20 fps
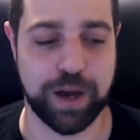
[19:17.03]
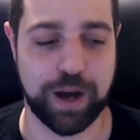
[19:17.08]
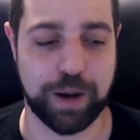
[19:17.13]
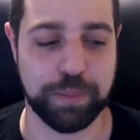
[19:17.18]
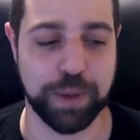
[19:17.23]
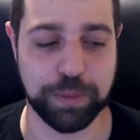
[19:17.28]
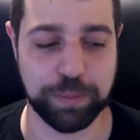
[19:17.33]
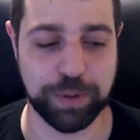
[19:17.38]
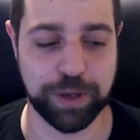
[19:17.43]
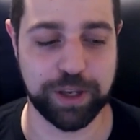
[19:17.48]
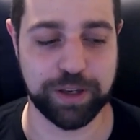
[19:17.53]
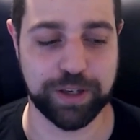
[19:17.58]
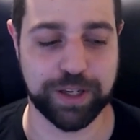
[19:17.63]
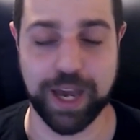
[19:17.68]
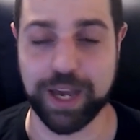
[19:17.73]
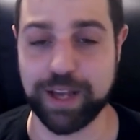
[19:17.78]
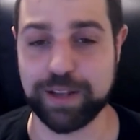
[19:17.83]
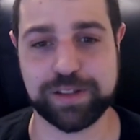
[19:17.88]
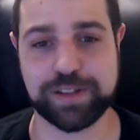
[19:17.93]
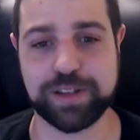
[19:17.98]
maybe
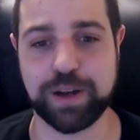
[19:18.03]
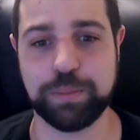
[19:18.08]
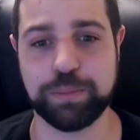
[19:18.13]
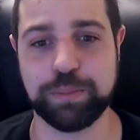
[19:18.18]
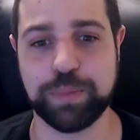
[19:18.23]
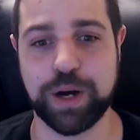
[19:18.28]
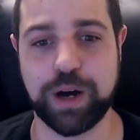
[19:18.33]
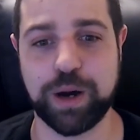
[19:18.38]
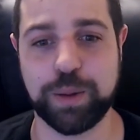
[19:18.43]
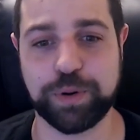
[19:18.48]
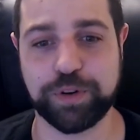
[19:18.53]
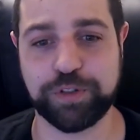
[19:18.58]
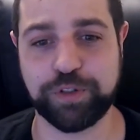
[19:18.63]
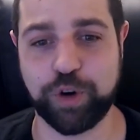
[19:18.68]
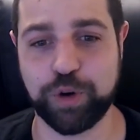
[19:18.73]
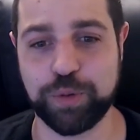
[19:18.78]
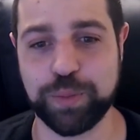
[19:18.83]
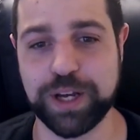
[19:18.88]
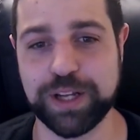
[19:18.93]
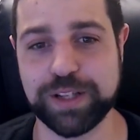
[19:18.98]
gain some
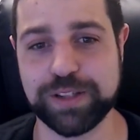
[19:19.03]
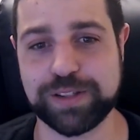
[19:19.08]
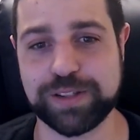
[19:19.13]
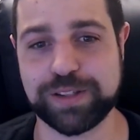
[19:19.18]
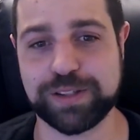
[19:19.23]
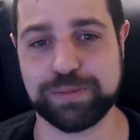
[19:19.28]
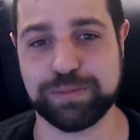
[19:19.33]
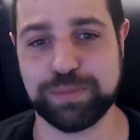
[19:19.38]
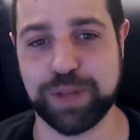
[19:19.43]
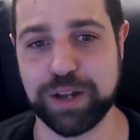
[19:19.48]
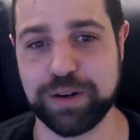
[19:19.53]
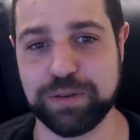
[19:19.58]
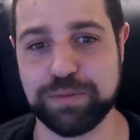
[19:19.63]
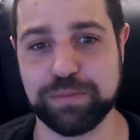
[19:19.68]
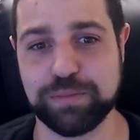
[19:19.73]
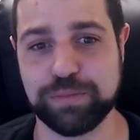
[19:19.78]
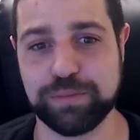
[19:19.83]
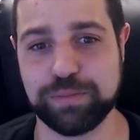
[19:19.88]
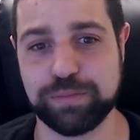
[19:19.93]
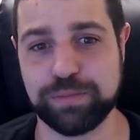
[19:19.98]
performance,
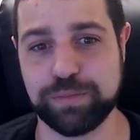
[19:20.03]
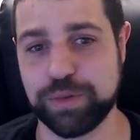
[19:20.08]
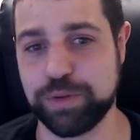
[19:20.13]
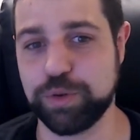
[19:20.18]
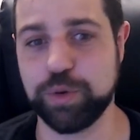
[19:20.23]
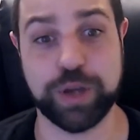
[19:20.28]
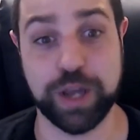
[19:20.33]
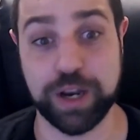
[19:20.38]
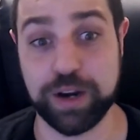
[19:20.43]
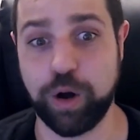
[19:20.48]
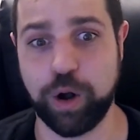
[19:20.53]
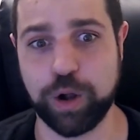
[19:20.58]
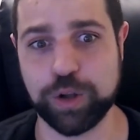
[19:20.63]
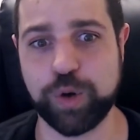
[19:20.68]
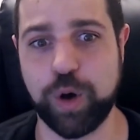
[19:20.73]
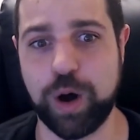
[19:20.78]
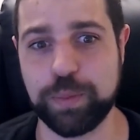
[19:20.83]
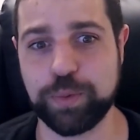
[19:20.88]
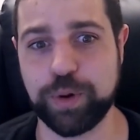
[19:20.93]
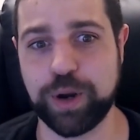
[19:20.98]
then you can
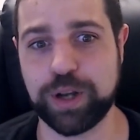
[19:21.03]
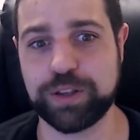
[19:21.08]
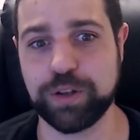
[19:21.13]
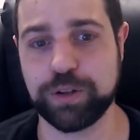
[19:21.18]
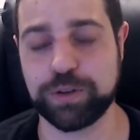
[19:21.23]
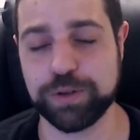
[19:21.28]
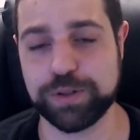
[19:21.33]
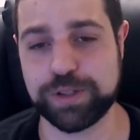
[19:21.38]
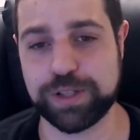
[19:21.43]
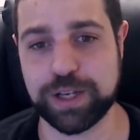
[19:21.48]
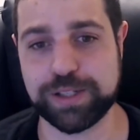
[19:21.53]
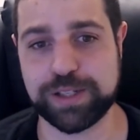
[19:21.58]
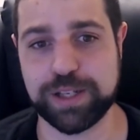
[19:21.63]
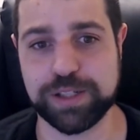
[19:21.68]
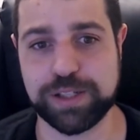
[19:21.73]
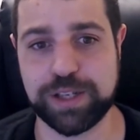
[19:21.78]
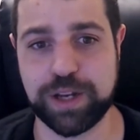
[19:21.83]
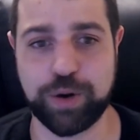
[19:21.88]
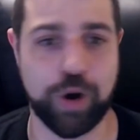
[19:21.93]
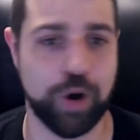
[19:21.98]
also upgrade to
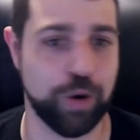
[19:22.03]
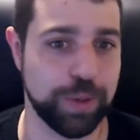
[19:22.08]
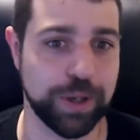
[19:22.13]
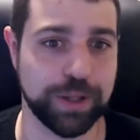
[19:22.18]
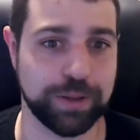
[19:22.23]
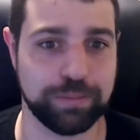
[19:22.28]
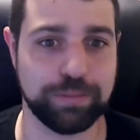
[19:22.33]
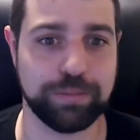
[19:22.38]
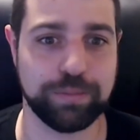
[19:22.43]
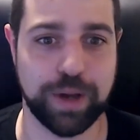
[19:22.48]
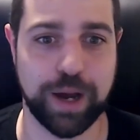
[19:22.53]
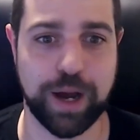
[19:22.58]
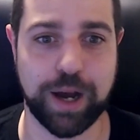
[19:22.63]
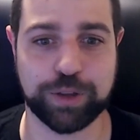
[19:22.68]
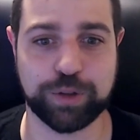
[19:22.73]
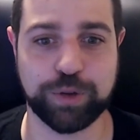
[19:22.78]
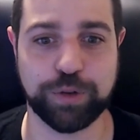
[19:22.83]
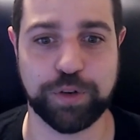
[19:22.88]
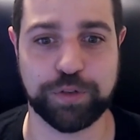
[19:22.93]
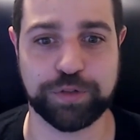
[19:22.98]
2.16.0, but
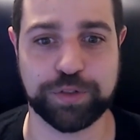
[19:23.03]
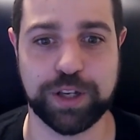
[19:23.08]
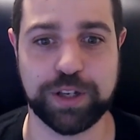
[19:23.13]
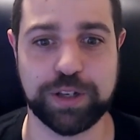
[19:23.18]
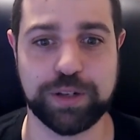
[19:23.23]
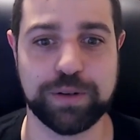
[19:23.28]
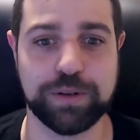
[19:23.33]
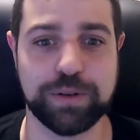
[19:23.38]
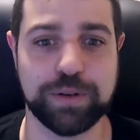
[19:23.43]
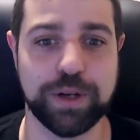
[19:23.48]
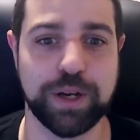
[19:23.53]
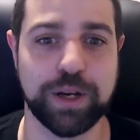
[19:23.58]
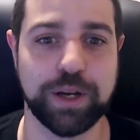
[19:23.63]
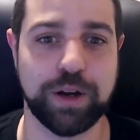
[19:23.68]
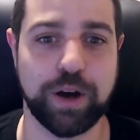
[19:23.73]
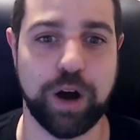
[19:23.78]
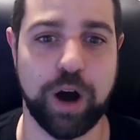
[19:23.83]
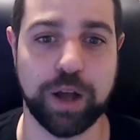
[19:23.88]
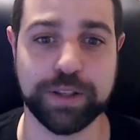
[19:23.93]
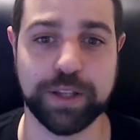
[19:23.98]
2.15
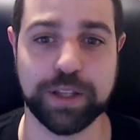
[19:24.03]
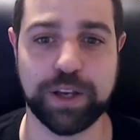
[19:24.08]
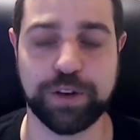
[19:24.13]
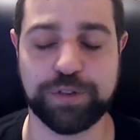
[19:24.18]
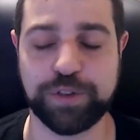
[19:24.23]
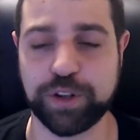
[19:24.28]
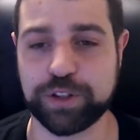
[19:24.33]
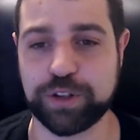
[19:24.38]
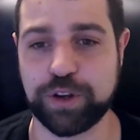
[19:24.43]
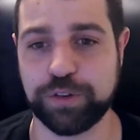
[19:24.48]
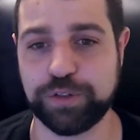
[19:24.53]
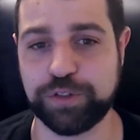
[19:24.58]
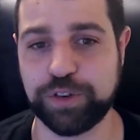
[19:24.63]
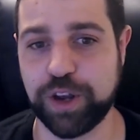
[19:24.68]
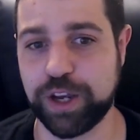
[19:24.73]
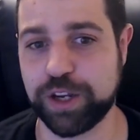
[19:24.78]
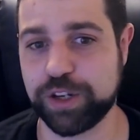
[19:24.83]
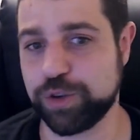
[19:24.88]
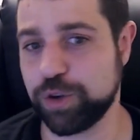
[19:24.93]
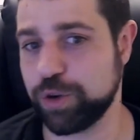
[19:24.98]
on the default
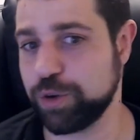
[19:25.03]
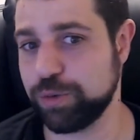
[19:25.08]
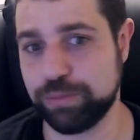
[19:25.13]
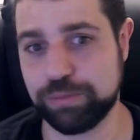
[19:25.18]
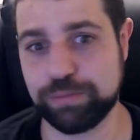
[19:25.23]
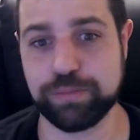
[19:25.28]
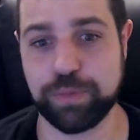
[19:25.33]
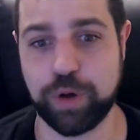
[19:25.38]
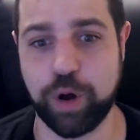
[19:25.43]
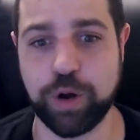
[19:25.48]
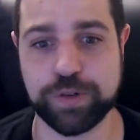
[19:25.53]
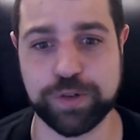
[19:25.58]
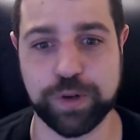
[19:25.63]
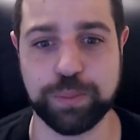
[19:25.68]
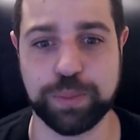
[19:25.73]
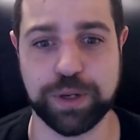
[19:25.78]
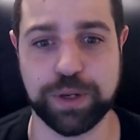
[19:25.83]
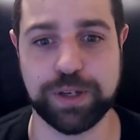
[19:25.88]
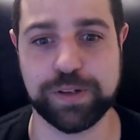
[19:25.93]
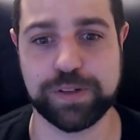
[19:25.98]
config should
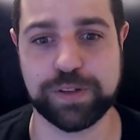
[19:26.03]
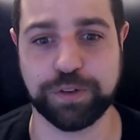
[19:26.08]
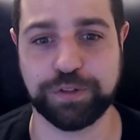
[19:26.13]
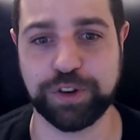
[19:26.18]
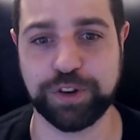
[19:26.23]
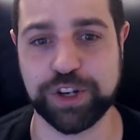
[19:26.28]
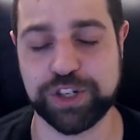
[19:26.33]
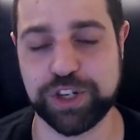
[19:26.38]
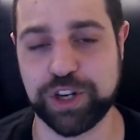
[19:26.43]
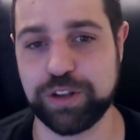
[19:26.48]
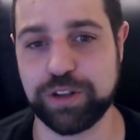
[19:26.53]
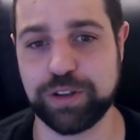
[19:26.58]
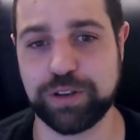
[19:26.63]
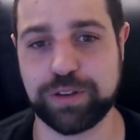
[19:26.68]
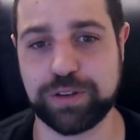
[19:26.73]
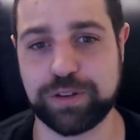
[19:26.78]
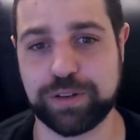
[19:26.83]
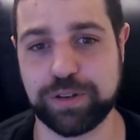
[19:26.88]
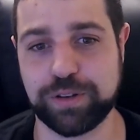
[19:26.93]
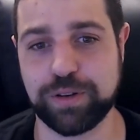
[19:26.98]
also be
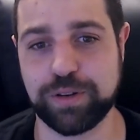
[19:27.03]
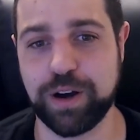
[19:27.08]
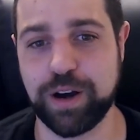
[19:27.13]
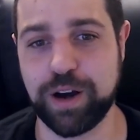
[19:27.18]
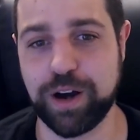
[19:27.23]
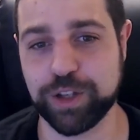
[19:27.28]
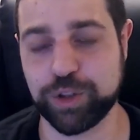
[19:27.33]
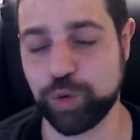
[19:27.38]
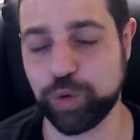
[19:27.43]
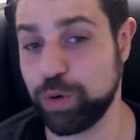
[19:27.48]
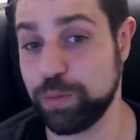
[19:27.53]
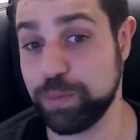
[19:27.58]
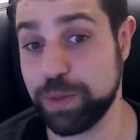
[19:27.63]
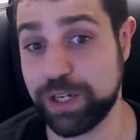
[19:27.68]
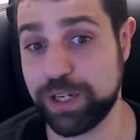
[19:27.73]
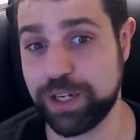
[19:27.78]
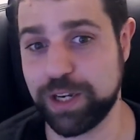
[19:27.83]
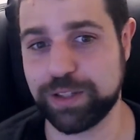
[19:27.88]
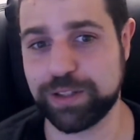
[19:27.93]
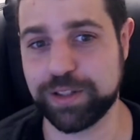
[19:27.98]
sufficient to
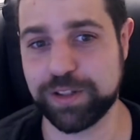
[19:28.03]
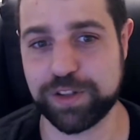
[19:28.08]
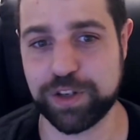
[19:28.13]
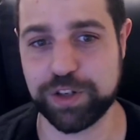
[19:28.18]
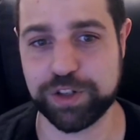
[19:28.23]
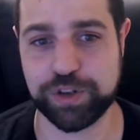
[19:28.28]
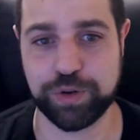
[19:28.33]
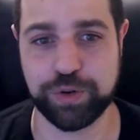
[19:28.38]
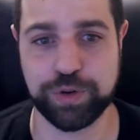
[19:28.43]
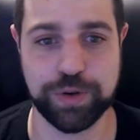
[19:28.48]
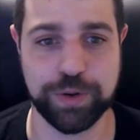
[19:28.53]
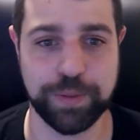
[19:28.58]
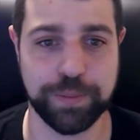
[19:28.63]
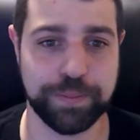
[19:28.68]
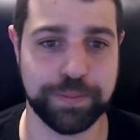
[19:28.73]
remediate this issue.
-.-.-
The expected output is the full data above, reproduced exactly with no images.

20 fps
[19:17.03]
[19:17.08]
[19:17.13]
[19:17.18]
[19:17.23]
[19:17.28]
[19:17.33]
[19:17.38]
[19:17.43]
[19:17.48]
[19:17.53]
[19:17.58]
[19:17.63]
[19:17.68]
[19:17.73]
[19:17.78]
[19:17.83]
[19:17.88]
[19:17.93]
[19:17.98]
maybe
[19:18.03]
[19:18.08]
[19:18.13]
[19:18.18]
[19:18.23]
[19:18.28]
[19:18.33]
[19:18.38]
[19:18.43]
[19:18.48]
[19:18.53]
[19:18.58]
[19:18.63]
[19:18.68]
[19:18.73]
[19:18.78]
[19:18.83]
[19:18.88]
[19:18.93]
[19:18.98]
gain some
[19:19.03]
[19:19.08]
[19:19.13]
[19:19.18]
[19:19.23]
[19:19.28]
[19:19.33]
[19:19.38]
[19:19.43]
[19:19.48]
[19:19.53]
[19:19.58]
[19:19.63]
[19:19.68]
[19:19.73]
[19:19.78]
[19:19.83]
[19:19.88]
[19:19.93]
[19:19.98]
performance,
[19:20.03]
[19:20.08]
[19:20.13]
[19:20.18]
[19:20.23]
[19:20.28]
[19:20.33]
[19:20.38]
[19:20.43]
[19:20.48]
[19:20.53]
[19:20.58]
[19:20.63]
[19:20.68]
[19:20.73]
[19:20.78]
[19:20.83]
[19:20.88]
[19:20.93]
[19:20.98]
then you can
[19:21.03]
[19:21.08]
[19:21.13]
[19:21.18]
[19:21.23]
[19:21.28]
[19:21.33]
[19:21.38]
[19:21.43]
[19:21.48]
[19:21.53]
[19:21.58]
[19:21.63]
[19:21.68]
[19:21.73]
[19:21.78]
[19:21.83]
[19:21.88]
[19:21.93]
[19:21.98]
also upgrade to
[19:22.03]
[19:22.08]
[19:22.13]
[19:22.18]
[19:22.23]
[19:22.28]
[19:22.33]
[19:22.38]
[19:22.43]
[19:22.48]
[19:22.53]
[19:22.58]
[19:22.63]
[19:22.68]
[19:22.73]
[19:22.78]
[19:22.83]
[19:22.88]
[19:22.93]
[19:22.98]
2.16.0, but
[19:23.03]
[19:23.08]
[19:23.13]
[19:23.18]
[19:23.23]
[19:23.28]
[19:23.33]
[19:23.38]
[19:23.43]
[19:23.48]
[19:23.53]
[19:23.58]
[19:23.63]
[19:23.68]
[19:23.73]
[19:23.78]
[19:23.83]
[19:23.88]
[19:23.93]
[19:23.98]
2.15
[19:24.03]
[19:24.08]
[19:24.13]
[19:24.18]
[19:24.23]
[19:24.28]
[19:24.33]
[19:24.38]
[19:24.43]
[19:24.48]
[19:24.53]
[19:24.58]
[19:24.63]
[19:24.68]
[19:24.73]
[19:24.78]
[19:24.83]
[19:24.88]
[19:24.93]
[19:24.98]
on the default
[19:25.03]
[19:25.08]
[19:25.13]
[19:25.18]
[19:25.23]
[19:25.28]
[19:25.33]
[19:25.38]
[19:25.43]
[19:25.48]
[19:25.53]
[19:25.58]
[19:25.63]
[19:25.68]
[19:25.73]
[19:25.78]
[19:25.83]
[19:25.88]
[19:25.93]
[19:25.98]
config should
[19:26.03]
[19:26.08]
[19:26.13]
[19:26.18]
[19:26.23]
[19:26.28]
[19:26.33]
[19:26.38]
[19:26.43]
[19:26.48]
[19:26.53]
[19:26.58]
[19:26.63]
[19:26.68]
[19:26.73]
[19:26.78]
[19:26.83]
[19:26.88]
[19:26.93]
[19:26.98]
also be
[19:27.03]
[19:27.08]
[19:27.13]
[19:27.18]
[19:27.23]
[19:27.28]
[19:27.33]
[19:27.38]
[19:27.43]
[19:27.48]
[19:27.53]
[19:27.58]
[19:27.63]
[19:27.68]
[19:27.73]
[19:27.78]
[19:27.83]
[19:27.88]
[19:27.93]
[19:27.98]
sufficient to
[19:28.03]
[19:28.08]
[19:28.13]
[19:28.18]
[19:28.23]
[19:28.28]
[19:28.33]
[19:28.38]
[19:28.43]
[19:28.48]
[19:28.53]
[19:28.58]
[19:28.63]
[19:28.68]
[19:28.73]
remediate this issue.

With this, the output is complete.